-------- Given data

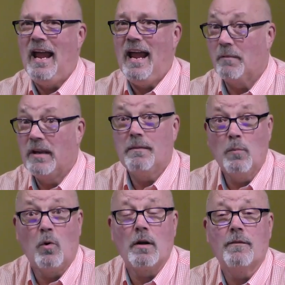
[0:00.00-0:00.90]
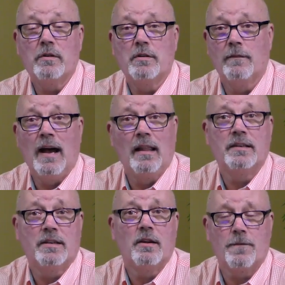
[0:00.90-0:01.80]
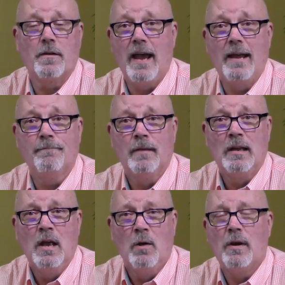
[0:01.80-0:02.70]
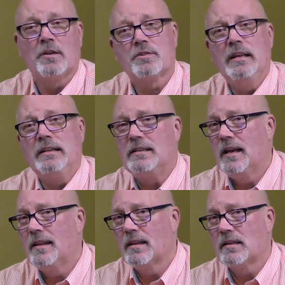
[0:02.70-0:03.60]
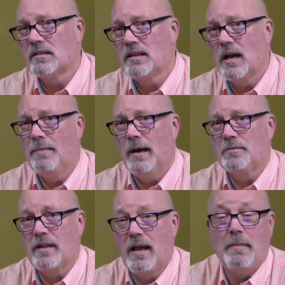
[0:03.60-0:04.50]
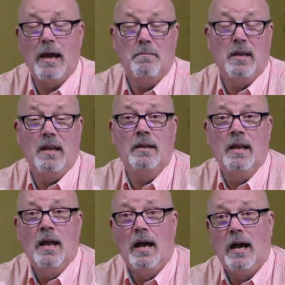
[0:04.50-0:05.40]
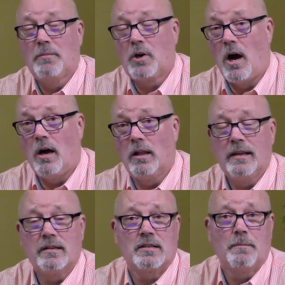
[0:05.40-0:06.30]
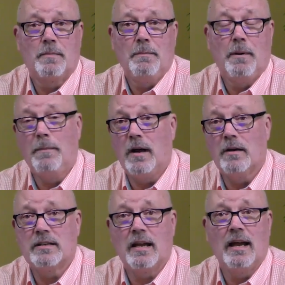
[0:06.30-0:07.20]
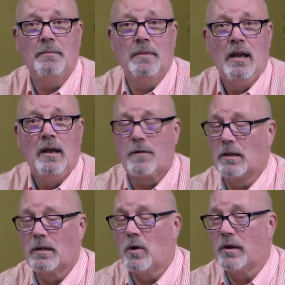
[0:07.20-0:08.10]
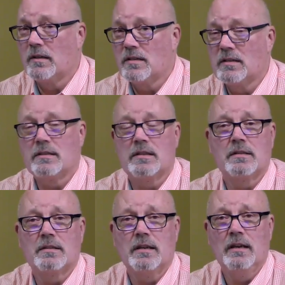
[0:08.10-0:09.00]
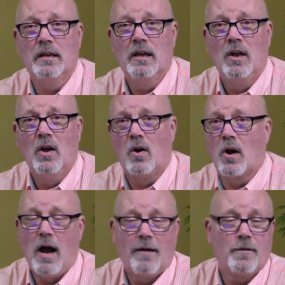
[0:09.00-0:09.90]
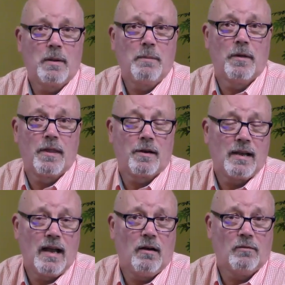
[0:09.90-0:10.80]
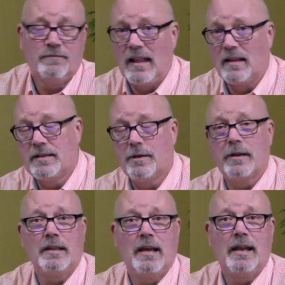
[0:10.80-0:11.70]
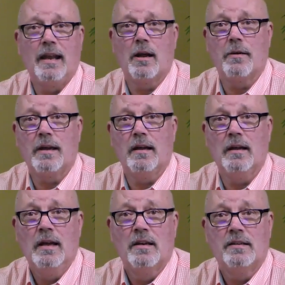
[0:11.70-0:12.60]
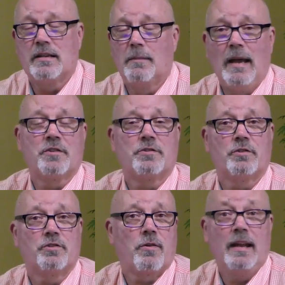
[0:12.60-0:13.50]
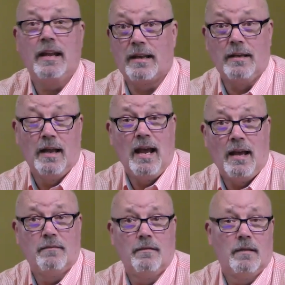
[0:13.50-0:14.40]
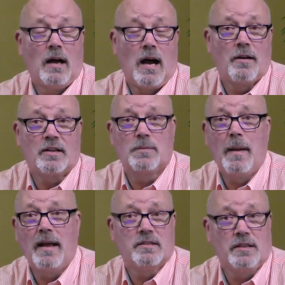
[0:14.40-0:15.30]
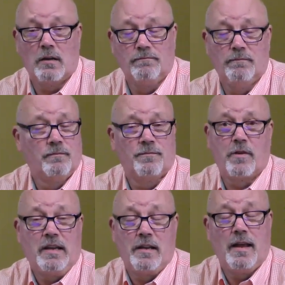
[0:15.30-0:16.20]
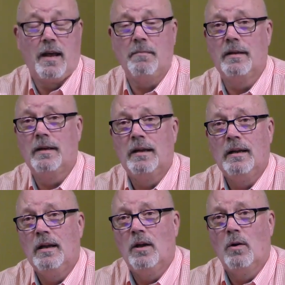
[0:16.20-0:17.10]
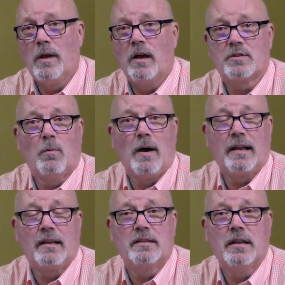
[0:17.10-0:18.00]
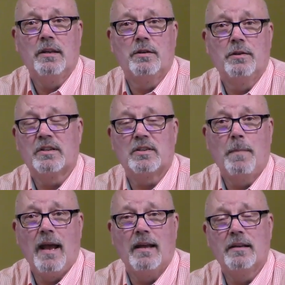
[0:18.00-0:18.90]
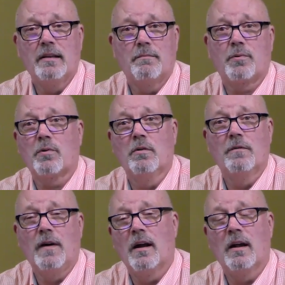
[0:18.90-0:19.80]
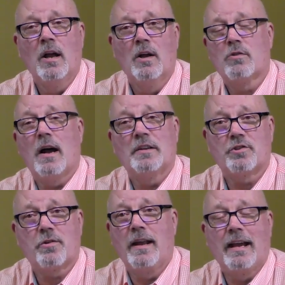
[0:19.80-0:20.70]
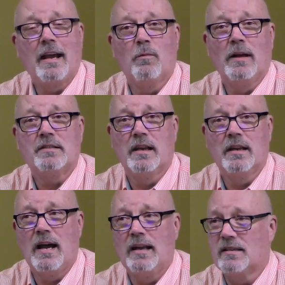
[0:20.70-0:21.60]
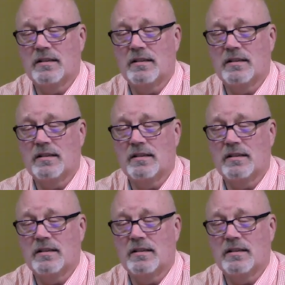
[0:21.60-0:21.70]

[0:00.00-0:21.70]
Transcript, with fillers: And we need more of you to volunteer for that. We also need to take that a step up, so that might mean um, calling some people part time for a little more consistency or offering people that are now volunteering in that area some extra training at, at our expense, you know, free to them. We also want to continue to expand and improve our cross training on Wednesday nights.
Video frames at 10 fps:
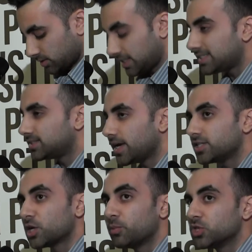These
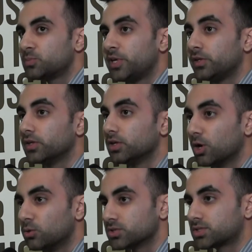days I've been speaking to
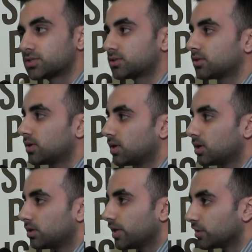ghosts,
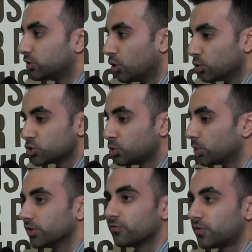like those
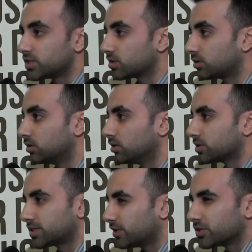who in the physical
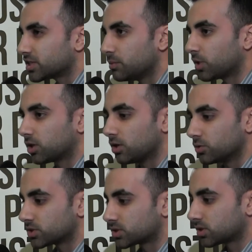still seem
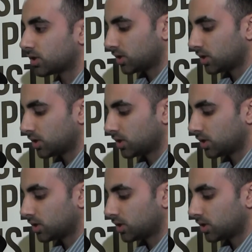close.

----------------

__Problem details__
The result should be a word-for-word restatement of all the data, without images.

__Response area__
[0:00.00-0:00.90]
[0:00.90-0:01.80]
[0:01.80-0:02.70]
[0:02.70-0:03.60]
[0:03.60-0:04.50]
[0:04.50-0:05.40]
[0:05.40-0:06.30]
[0:06.30-0:07.20]
[0:07.20-0:08.10]
[0:08.10-0:09.00]
[0:09.00-0:09.90]
[0:09.90-0:10.80]
[0:10.80-0:11.70]
[0:11.70-0:12.60]
[0:12.60-0:13.50]
[0:13.50-0:14.40]
[0:14.40-0:15.30]
[0:15.30-0:16.20]
[0:16.20-0:17.10]
[0:17.10-0:18.00]
[0:18.00-0:18.90]
[0:18.90-0:19.80]
[0:19.80-0:20.70]
[0:20.70-0:21.60]
[0:21.60-0:21.70]

[0:00.00-0:21.70]
Transcript, with fillers: And we need more of you to volunteer for that. We also need to take that a step up, so that might mean um, calling some people part time for a little more consistency or offering people that are now volunteering in that area some extra training at, at our expense, you know, free to them. We also want to continue to expand and improve our cross training on Wednesday nights.
Video frames at 10 fps:
These
days I've been speaking to
ghosts,
like those
who in the physical
still seem
close.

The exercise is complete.